The lipstick effect was first brought into the spotlight in 2001 by Leonard Lauder, chairman emeritus of US cosmetics giant Estée Lauder, who observed a consistent pattern of rising beauty product sales during recessionary periods dating back to the Great Depression.

Michael ten Hope, CEO of Cavi Brands, which imports brands such as Chanel, Burberry, Van Cleef & Arpels and Hermès, says the lipstick effect held true during the last recession, when GDP growth fell to a low of -6.1% in the first quarter of 2009 and averaged -1.5% for the year.

This time, however, he is not as certain the lipstick effect will save the day for the beauty sector.

“We are still enjoying single-digit sales growth, but it is still too early to say categorically that the lipstick effect is working,” says Ten Hope. “For the first time ever we are seeing demand stuttering.”

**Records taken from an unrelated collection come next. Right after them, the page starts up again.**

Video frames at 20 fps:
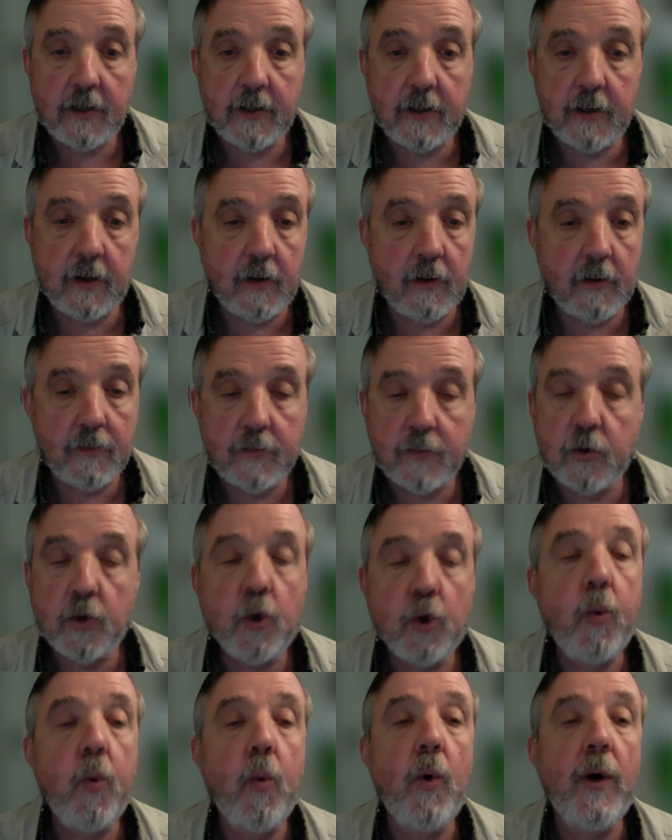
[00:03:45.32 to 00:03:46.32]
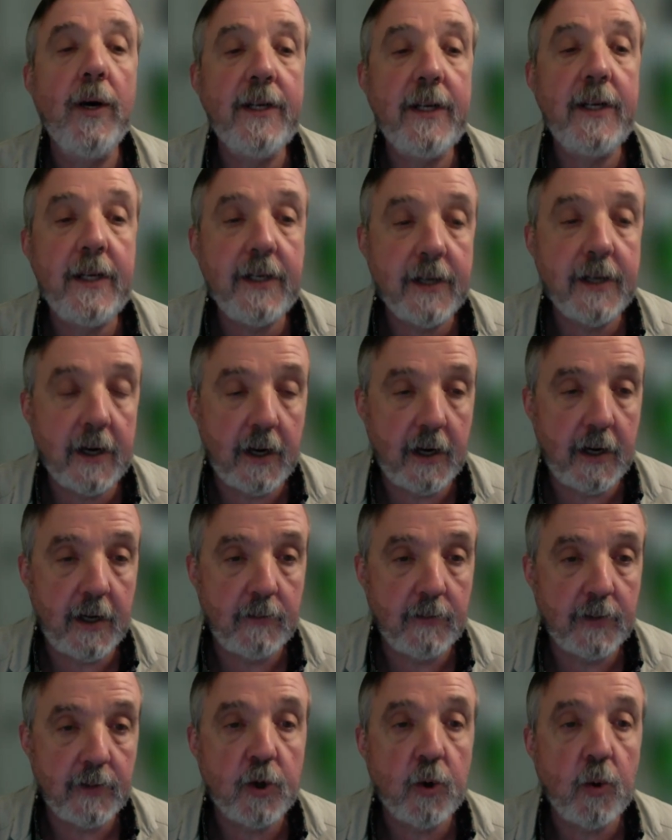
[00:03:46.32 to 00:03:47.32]
20
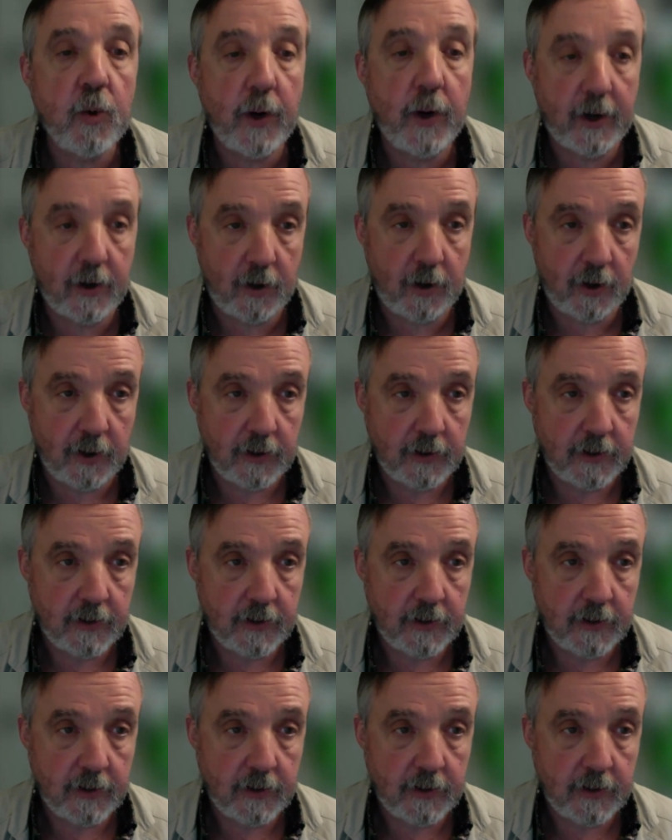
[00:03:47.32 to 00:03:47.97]
times quicker,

Highlighting his concern, Ten Hope says demand began the year on a strong note but slumped in April. “We even saw destocking by retailers,” he notes.

Could it be that, unlike the previous recession, this one comes with a huge overlay of political uncertainty?

“Even consumers in the upper-income LSM9 and LSM10 segments are cautious about spending,” says Ten Hope. “They are nervously watching the sociopolitical horizon.”